- **Data records**

++++++++++

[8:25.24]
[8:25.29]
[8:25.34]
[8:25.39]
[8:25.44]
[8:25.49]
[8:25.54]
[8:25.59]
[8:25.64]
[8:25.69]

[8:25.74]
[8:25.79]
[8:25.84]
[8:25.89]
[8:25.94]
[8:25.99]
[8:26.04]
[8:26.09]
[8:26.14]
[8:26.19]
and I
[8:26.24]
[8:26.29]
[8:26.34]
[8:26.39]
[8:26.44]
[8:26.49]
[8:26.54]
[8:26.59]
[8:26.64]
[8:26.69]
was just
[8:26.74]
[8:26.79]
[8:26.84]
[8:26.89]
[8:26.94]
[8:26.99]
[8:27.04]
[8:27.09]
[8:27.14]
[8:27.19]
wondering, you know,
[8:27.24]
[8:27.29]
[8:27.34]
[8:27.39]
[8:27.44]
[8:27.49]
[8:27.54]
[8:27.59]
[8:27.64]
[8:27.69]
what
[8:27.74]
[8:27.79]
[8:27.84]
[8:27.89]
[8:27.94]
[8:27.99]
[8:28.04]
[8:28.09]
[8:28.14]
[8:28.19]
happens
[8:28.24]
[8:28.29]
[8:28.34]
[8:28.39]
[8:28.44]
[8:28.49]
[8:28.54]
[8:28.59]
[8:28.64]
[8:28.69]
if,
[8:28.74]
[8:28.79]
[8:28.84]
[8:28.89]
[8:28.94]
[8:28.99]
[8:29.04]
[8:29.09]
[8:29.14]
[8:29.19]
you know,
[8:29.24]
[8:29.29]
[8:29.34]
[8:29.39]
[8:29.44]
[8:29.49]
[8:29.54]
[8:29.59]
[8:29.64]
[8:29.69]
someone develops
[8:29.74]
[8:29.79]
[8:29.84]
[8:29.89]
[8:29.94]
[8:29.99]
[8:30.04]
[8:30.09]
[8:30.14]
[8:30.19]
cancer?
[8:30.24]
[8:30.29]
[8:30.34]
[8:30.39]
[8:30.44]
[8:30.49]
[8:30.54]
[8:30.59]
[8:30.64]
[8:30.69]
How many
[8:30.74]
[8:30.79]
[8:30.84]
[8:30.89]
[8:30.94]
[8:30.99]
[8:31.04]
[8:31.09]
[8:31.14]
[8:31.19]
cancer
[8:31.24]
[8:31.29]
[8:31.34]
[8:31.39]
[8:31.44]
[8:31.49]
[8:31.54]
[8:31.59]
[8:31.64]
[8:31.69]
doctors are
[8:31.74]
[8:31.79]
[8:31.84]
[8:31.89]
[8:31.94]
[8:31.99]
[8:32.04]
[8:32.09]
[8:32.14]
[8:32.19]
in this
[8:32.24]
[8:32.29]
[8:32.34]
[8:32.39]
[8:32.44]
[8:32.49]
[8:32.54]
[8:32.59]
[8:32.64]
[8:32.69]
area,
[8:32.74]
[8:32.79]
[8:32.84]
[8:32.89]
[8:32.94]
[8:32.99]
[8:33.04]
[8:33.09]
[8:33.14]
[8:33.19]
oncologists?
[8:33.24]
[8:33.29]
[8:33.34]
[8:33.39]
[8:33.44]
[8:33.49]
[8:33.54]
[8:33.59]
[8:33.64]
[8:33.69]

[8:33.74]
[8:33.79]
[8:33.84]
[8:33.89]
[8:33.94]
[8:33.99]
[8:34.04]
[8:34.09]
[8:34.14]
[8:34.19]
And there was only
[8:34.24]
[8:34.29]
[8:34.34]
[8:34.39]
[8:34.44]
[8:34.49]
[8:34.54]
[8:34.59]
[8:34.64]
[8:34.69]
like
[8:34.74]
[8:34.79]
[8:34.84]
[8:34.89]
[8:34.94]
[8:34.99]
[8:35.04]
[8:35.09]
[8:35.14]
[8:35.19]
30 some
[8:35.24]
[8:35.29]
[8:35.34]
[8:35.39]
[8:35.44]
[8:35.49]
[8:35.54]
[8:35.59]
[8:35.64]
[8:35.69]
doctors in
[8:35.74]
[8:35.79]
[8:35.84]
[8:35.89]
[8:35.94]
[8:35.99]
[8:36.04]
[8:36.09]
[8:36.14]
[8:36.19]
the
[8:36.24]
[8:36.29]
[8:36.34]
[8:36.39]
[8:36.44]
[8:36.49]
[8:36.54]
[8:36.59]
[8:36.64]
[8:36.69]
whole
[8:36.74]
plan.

++++++++++

- **PROBLEM TO WORK ON**
An exact copy of all the records is the expected answer.

- **WRITTEN ANSWER**
[8:25.24]
[8:25.29]
[8:25.34]
[8:25.39]
[8:25.44]
[8:25.49]
[8:25.54]
[8:25.59]
[8:25.64]
[8:25.69]

[8:25.74]
[8:25.79]
[8:25.84]
[8:25.89]
[8:25.94]
[8:25.99]
[8:26.04]
[8:26.09]
[8:26.14]
[8:26.19]
and I
[8:26.24]
[8:26.29]
[8:26.34]
[8:26.39]
[8:26.44]
[8:26.49]
[8:26.54]
[8:26.59]
[8:26.64]
[8:26.69]
was just
[8:26.74]
[8:26.79]
[8:26.84]
[8:26.89]
[8:26.94]
[8:26.99]
[8:27.04]
[8:27.09]
[8:27.14]
[8:27.19]
wondering, you know,
[8:27.24]
[8:27.29]
[8:27.34]
[8:27.39]
[8:27.44]
[8:27.49]
[8:27.54]
[8:27.59]
[8:27.64]
[8:27.69]
what
[8:27.74]
[8:27.79]
[8:27.84]
[8:27.89]
[8:27.94]
[8:27.99]
[8:28.04]
[8:28.09]
[8:28.14]
[8:28.19]
happens
[8:28.24]
[8:28.29]
[8:28.34]
[8:28.39]
[8:28.44]
[8:28.49]
[8:28.54]
[8:28.59]
[8:28.64]
[8:28.69]
if,
[8:28.74]
[8:28.79]
[8:28.84]
[8:28.89]
[8:28.94]
[8:28.99]
[8:29.04]
[8:29.09]
[8:29.14]
[8:29.19]
you know,
[8:29.24]
[8:29.29]
[8:29.34]
[8:29.39]
[8:29.44]
[8:29.49]
[8:29.54]
[8:29.59]
[8:29.64]
[8:29.69]
someone develops
[8:29.74]
[8:29.79]
[8:29.84]
[8:29.89]
[8:29.94]
[8:29.99]
[8:30.04]
[8:30.09]
[8:30.14]
[8:30.19]
cancer?
[8:30.24]
[8:30.29]
[8:30.34]
[8:30.39]
[8:30.44]
[8:30.49]
[8:30.54]
[8:30.59]
[8:30.64]
[8:30.69]
How many
[8:30.74]
[8:30.79]
[8:30.84]
[8:30.89]
[8:30.94]
[8:30.99]
[8:31.04]
[8:31.09]
[8:31.14]
[8:31.19]
cancer
[8:31.24]
[8:31.29]
[8:31.34]
[8:31.39]
[8:31.44]
[8:31.49]
[8:31.54]
[8:31.59]
[8:31.64]
[8:31.69]
doctors are
[8:31.74]
[8:31.79]
[8:31.84]
[8:31.89]
[8:31.94]
[8:31.99]
[8:32.04]
[8:32.09]
[8:32.14]
[8:32.19]
in this
[8:32.24]
[8:32.29]
[8:32.34]
[8:32.39]
[8:32.44]
[8:32.49]
[8:32.54]
[8:32.59]
[8:32.64]
[8:32.69]
area,
[8:32.74]
[8:32.79]
[8:32.84]
[8:32.89]
[8:32.94]
[8:32.99]
[8:33.04]
[8:33.09]
[8:33.14]
[8:33.19]
oncologists?
[8:33.24]
[8:33.29]
[8:33.34]
[8:33.39]
[8:33.44]
[8:33.49]
[8:33.54]
[8:33.59]
[8:33.64]
[8:33.69]

[8:33.74]
[8:33.79]
[8:33.84]
[8:33.89]
[8:33.94]
[8:33.99]
[8:34.04]
[8:34.09]
[8:34.14]
[8:34.19]
And there was only
[8:34.24]
[8:34.29]
[8:34.34]
[8:34.39]
[8:34.44]
[8:34.49]
[8:34.54]
[8:34.59]
[8:34.64]
[8:34.69]
like
[8:34.74]
[8:34.79]
[8:34.84]
[8:34.89]
[8:34.94]
[8:34.99]
[8:35.04]
[8:35.09]
[8:35.14]
[8:35.19]
30 some
[8:35.24]
[8:35.29]
[8:35.34]
[8:35.39]
[8:35.44]
[8:35.49]
[8:35.54]
[8:35.59]
[8:35.64]
[8:35.69]
doctors in
[8:35.74]
[8:35.79]
[8:35.84]
[8:35.89]
[8:35.94]
[8:35.99]
[8:36.04]
[8:36.09]
[8:36.14]
[8:36.19]
the
[8:36.24]
[8:36.29]
[8:36.34]
[8:36.39]
[8:36.44]
[8:36.49]
[8:36.54]
[8:36.59]
[8:36.64]
[8:36.69]
whole
[8:36.74]
plan.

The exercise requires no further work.